Gosselin participated in the American attack on Quebec City on December 31, 1775, probably serving in James Livingston's 1st Canadian Regiment. In March 1776 Gosselin joined Moses Hazen's 2nd Canadian Regiment as the Captain of the 7th Company. He took part in the Battle of Saint-Pierre on March 25, 1776, when 150 pro-American Canadians and 80 Americans defeated 150 pro-British Canadians recruited by Daniel Liénard de Beaujeu. When the Continental Army retreated from Quebec in May 1776, Gosselin went into hiding in Canada, not reappearing until August 1777, 15 months later. He was taken prisoner by the British in October 1777 and released eight months later in June 1778.

In May 1778, he rejoined Hazen's regiment with his father-in-law, Germain Dionne, and his older brother, Louis Gosselin. On November 28, 1778, Gosselin, following a spy mission to Quebec, sent a report on the state of the British force in Canada to Washington. In April 1779, he went with Moses Hazen to build a proposed invasion route from the "Coos Country" of northern New Hampshire (then part of the disputed New Hampshire Grants, which eventually became the state of Vermont) into Canada. Known as the Bayley-Hazen Military Road, it was never completed. In 1780, his regiment was sent to Albany to guard the frontier from Iroquois attack. In June 1781, he was in Fishkill east of the Hudson River, just below West Point. There his regiment received orders to proceed to Yorktown in the south. On October 4, 1781, he was severely wounded in the leg during the Siege of Yorktown, due to wood splinters sent flying by a cannonball.

==After the war==
In January 1782 Clément was stationed in Lancaster, Pennsylvania to guard prisoners captured at Yorktown. In 1783 he was discharged and given a Major's pension. He was also given a land grant of 1000 acres at Chazy, near Lake Champlain in New York state.

He was with General von Steuben in Newburg, New York, to receive his membership in The Society of the Cincinnati.

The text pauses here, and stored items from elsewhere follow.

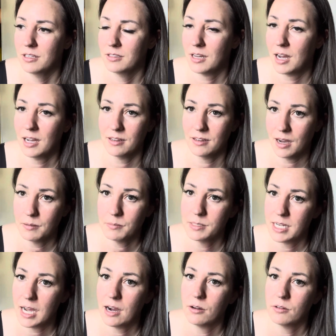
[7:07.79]
I, I'm
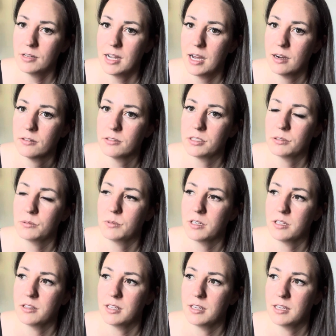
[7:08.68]
down now to
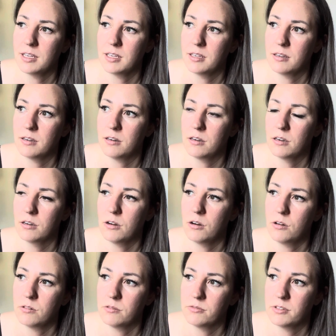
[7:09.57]
where they are
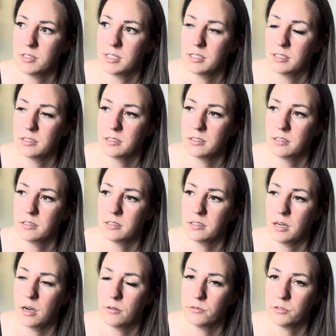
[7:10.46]
all fitting
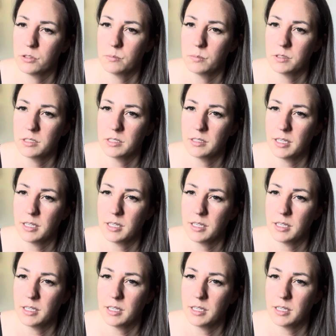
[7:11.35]
comfortably.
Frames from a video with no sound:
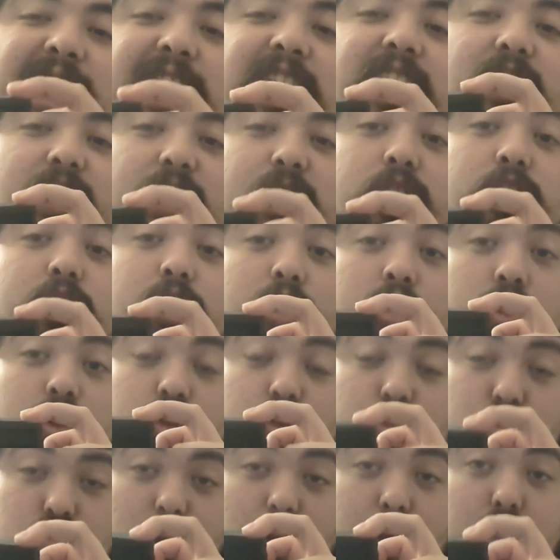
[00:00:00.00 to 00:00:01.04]
English
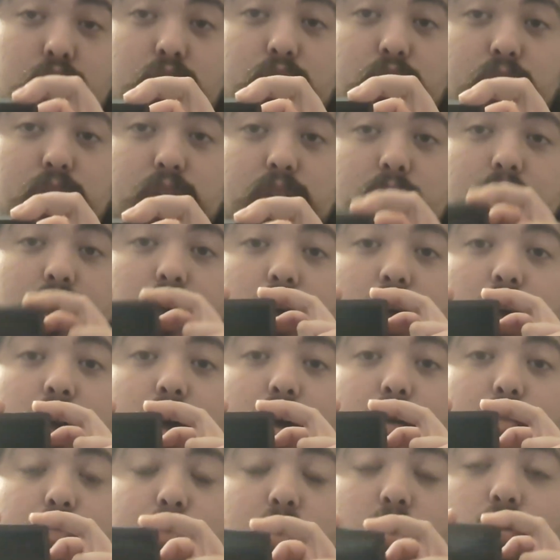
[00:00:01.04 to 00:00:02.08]
instructions.
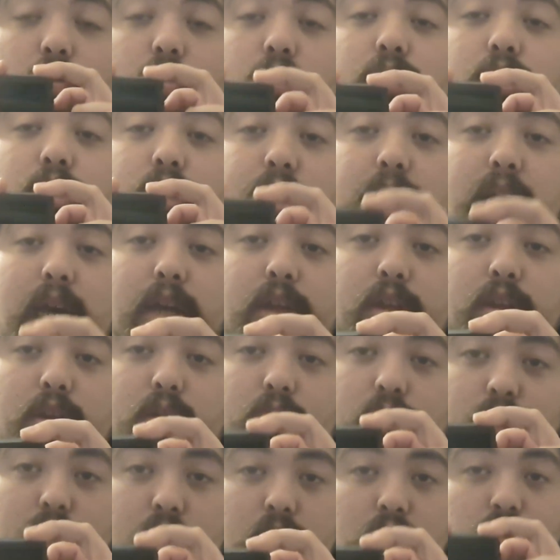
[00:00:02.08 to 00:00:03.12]
But it won't tell you
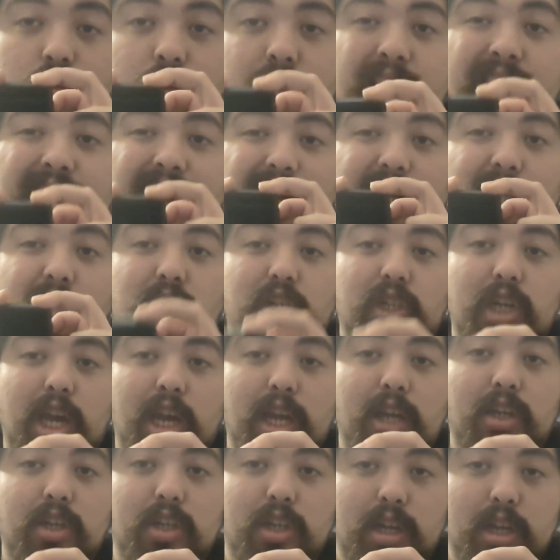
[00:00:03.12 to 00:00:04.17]
that you can't
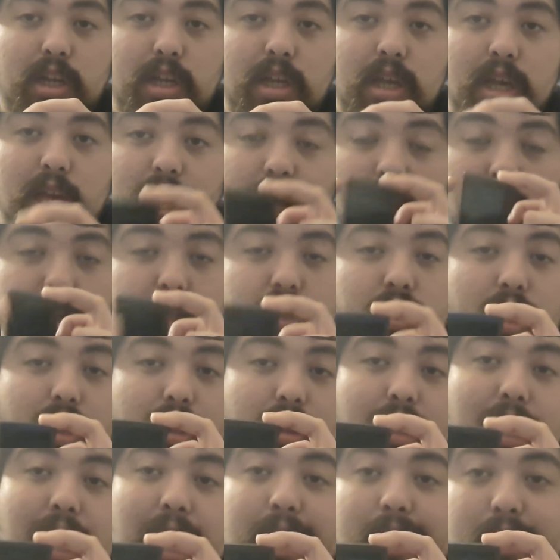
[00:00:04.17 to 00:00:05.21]
change it until
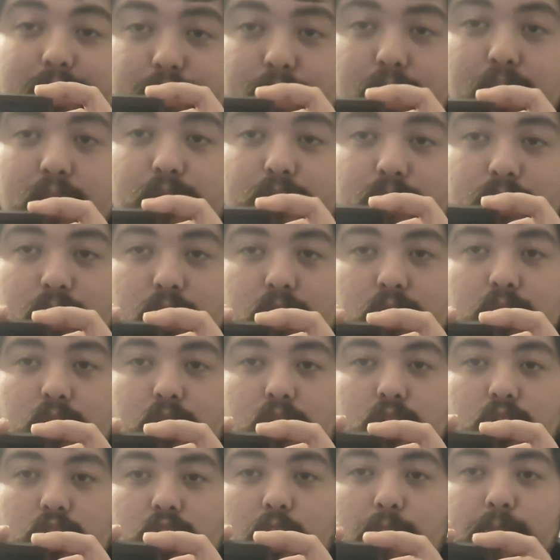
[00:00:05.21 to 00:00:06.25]
the last minute when they
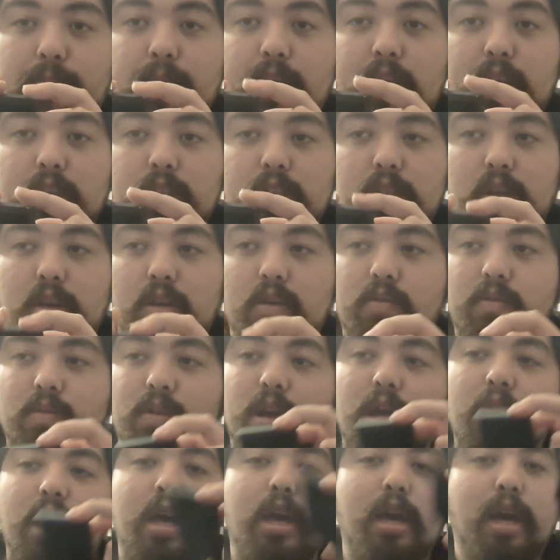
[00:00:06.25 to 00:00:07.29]
start shipping it to you.
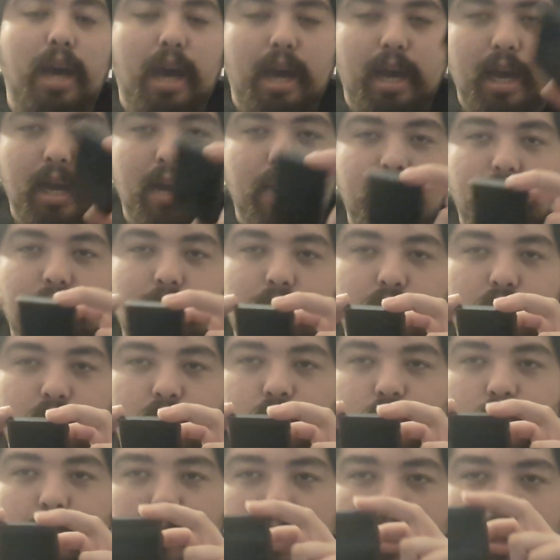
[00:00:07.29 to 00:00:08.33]
I got a refund
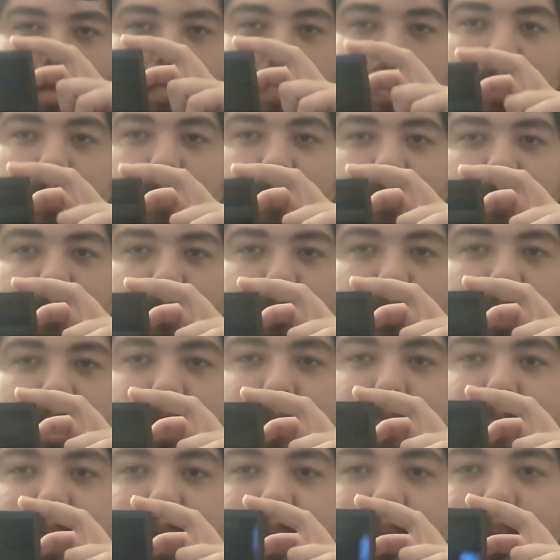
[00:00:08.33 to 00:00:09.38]
from eBay from trying to
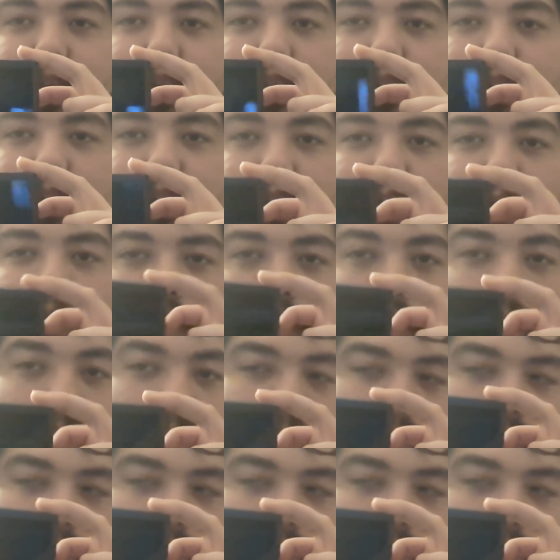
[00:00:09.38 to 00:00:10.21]
buy this or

He moved to Saint-Hyacinthe, Lower Canada in early 1791, where he married his third wife, Marie Catherine Monty on May 12 of that year; Marie Catherine was the daughter of one of the Lieutenants, Francois Monty, who had served under him in Hazen's Regiment. He then moved to Sainte-Marguerite-de-Blairfindie around 1800 and then to Saint-Luc in 1803. From 1815 on, Gosselin was living in Clinton County, New York until his death in Beekmantown.

==Media==
Gosselin was featured in the CBC Television series Canada: A People's History as one of a number of French-Canadians who not only sympathized with the American cause, but was willing to fight for them against the British.